_TASK REQUIREMENTS_:
Could you output, word for word, only the lines from the line with "[5:33.00-5:34.00]" to the end of the entries, including both ends? Omit the pictures.

··· EXTRACTED RECORDS

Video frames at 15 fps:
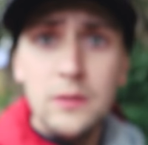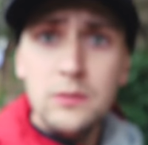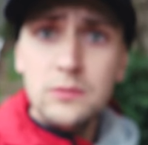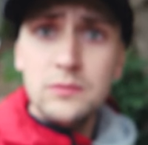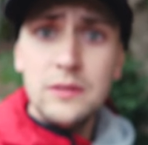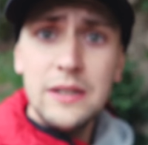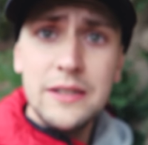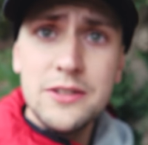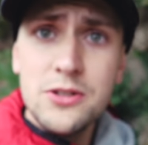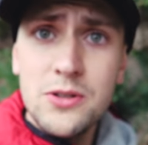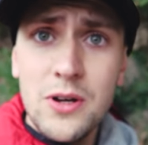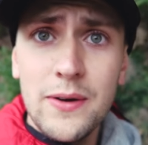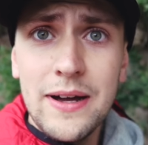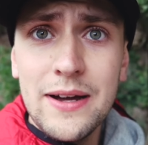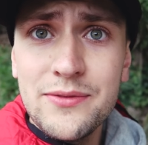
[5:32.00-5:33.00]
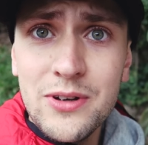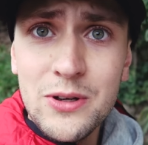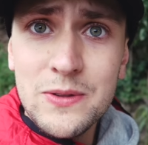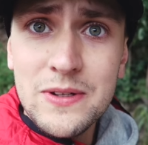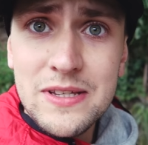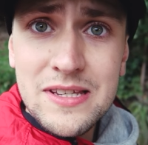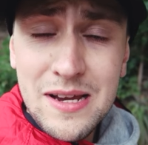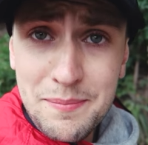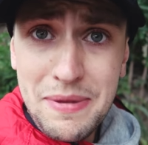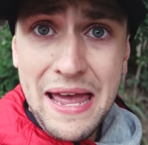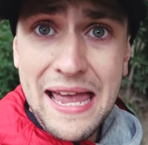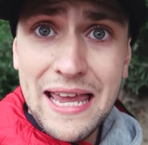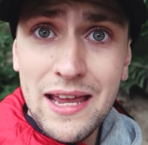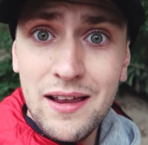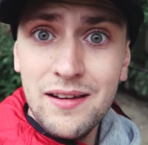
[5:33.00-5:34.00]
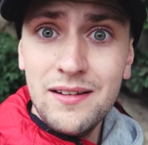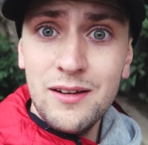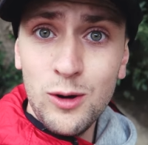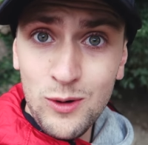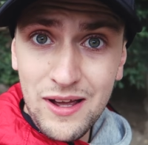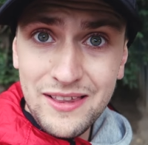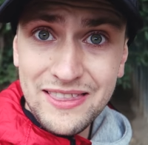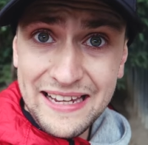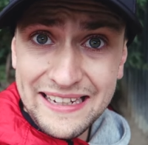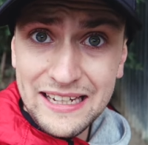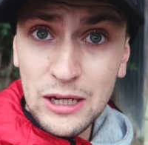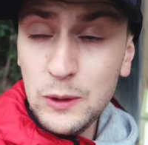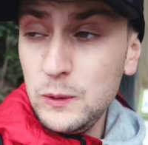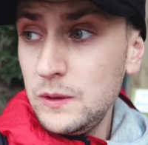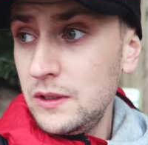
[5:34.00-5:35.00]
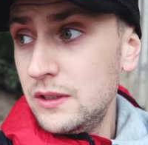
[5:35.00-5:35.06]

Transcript: Oh, how did you go out, focus? Come back. All right, thank you.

······

_EXERCISE ANSWER_:
[5:33.00-5:34.00]
[5:34.00-5:35.00]
[5:35.00-5:35.06]

Transcript: Oh, how did you go out, focus? Come back. All right, thank you.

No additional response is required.